**Your objective**
Output all of the data exactly, keeping any images out of the copy.

**Supplied data**

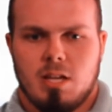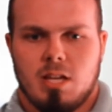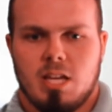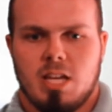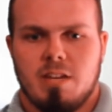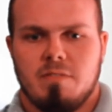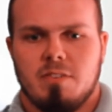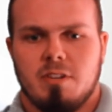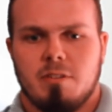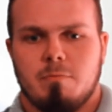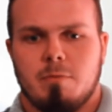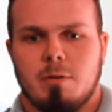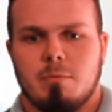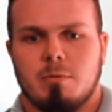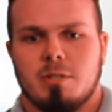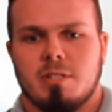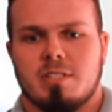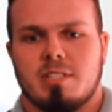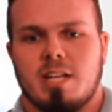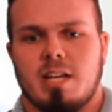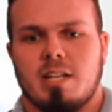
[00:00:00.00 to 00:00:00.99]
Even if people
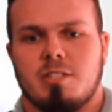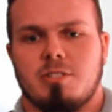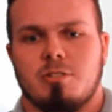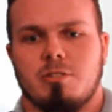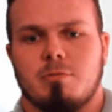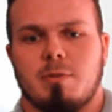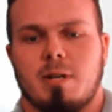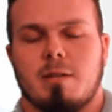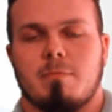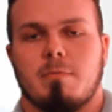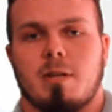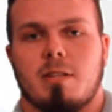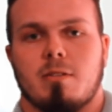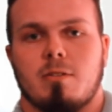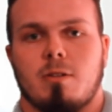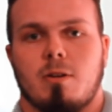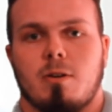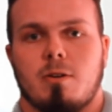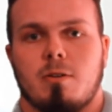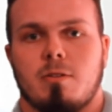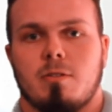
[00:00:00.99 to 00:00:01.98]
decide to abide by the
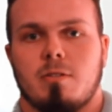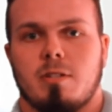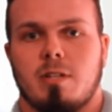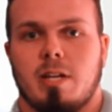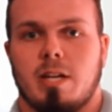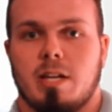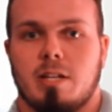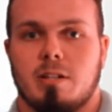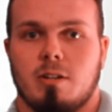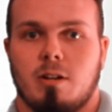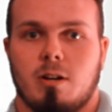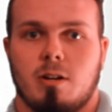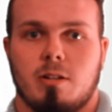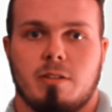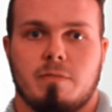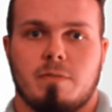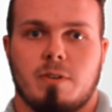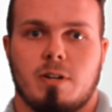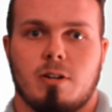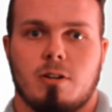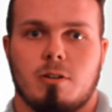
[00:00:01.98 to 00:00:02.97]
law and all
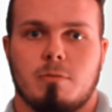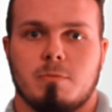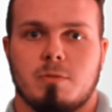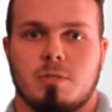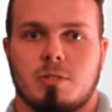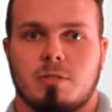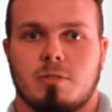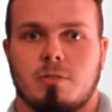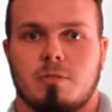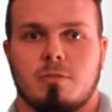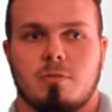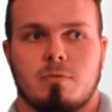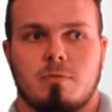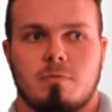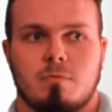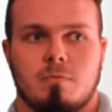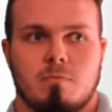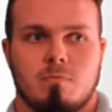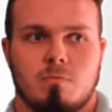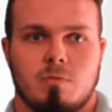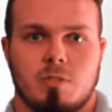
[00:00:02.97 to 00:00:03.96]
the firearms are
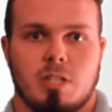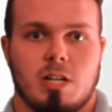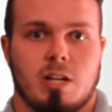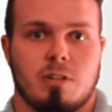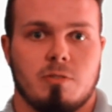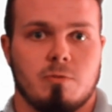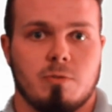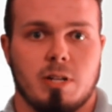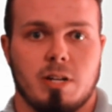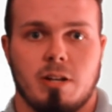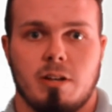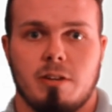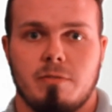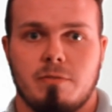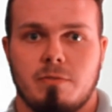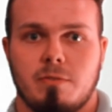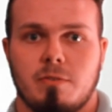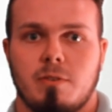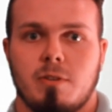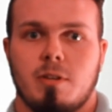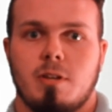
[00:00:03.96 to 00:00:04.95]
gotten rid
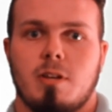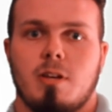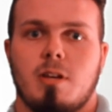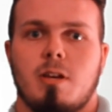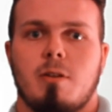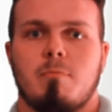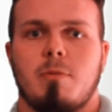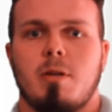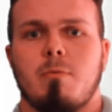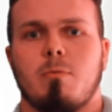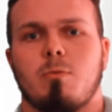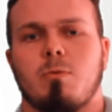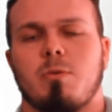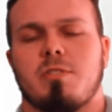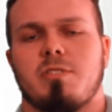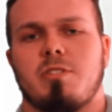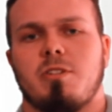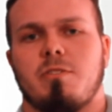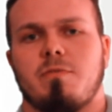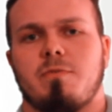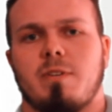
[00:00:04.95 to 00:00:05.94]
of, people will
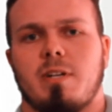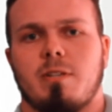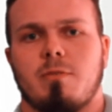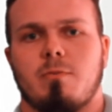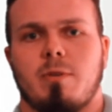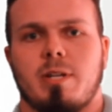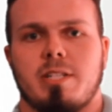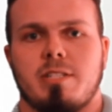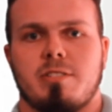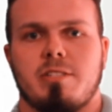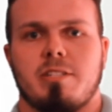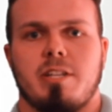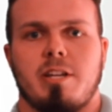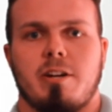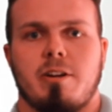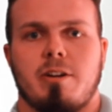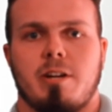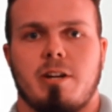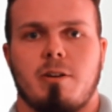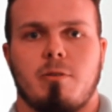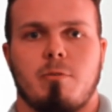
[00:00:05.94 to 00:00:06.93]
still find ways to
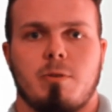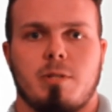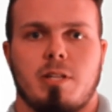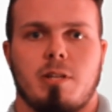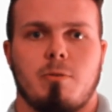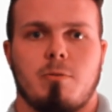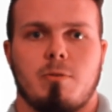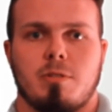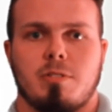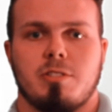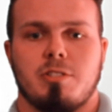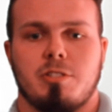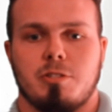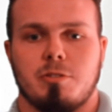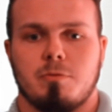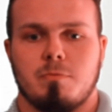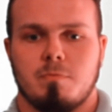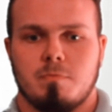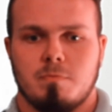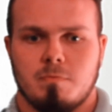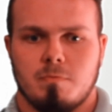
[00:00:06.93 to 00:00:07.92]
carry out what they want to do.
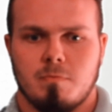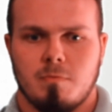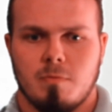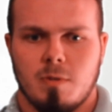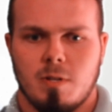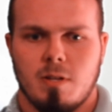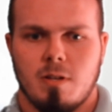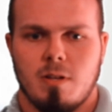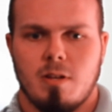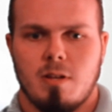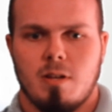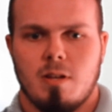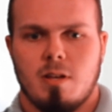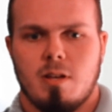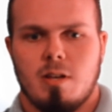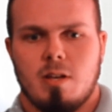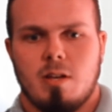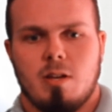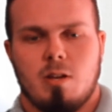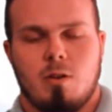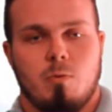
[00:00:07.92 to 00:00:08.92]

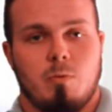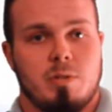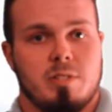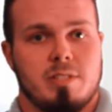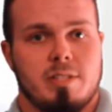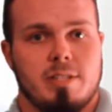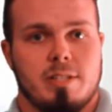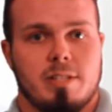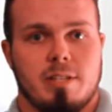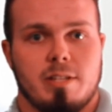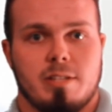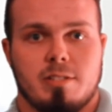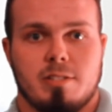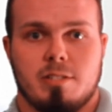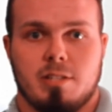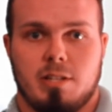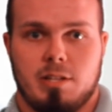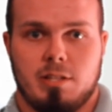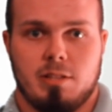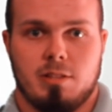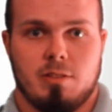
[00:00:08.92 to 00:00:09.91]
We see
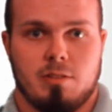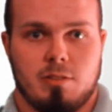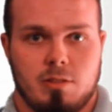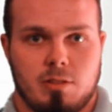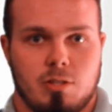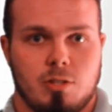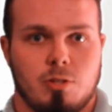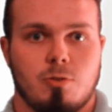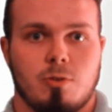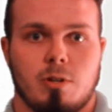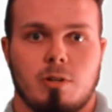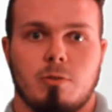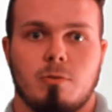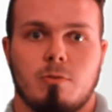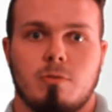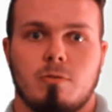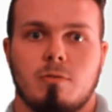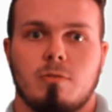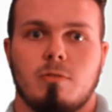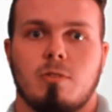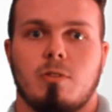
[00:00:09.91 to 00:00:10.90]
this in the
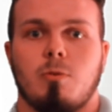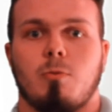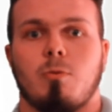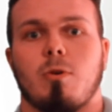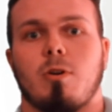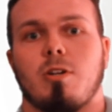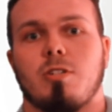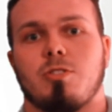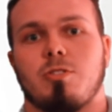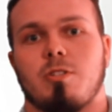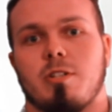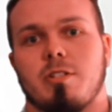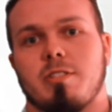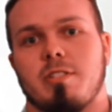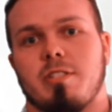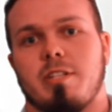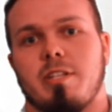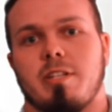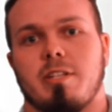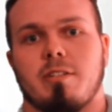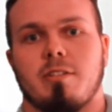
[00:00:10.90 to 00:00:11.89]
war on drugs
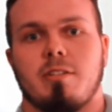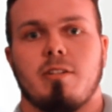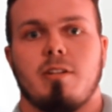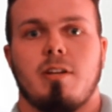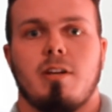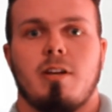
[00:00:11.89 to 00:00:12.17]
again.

**Expected answer**
[00:00:00.00 to 00:00:00.99]
Even if people
[00:00:00.99 to 00:00:01.98]
decide to abide by the
[00:00:01.98 to 00:00:02.97]
law and all
[00:00:02.97 to 00:00:03.96]
the firearms are
[00:00:03.96 to 00:00:04.95]
gotten rid
[00:00:04.95 to 00:00:05.94]
of, people will
[00:00:05.94 to 00:00:06.93]
still find ways to
[00:00:06.93 to 00:00:07.92]
carry out what they want to do.
[00:00:07.92 to 00:00:08.92]

[00:00:08.92 to 00:00:09.91]
We see
[00:00:09.91 to 00:00:10.90]
this in the
[00:00:10.90 to 00:00:11.89]
war on drugs
[00:00:11.89 to 00:00:12.17]
again.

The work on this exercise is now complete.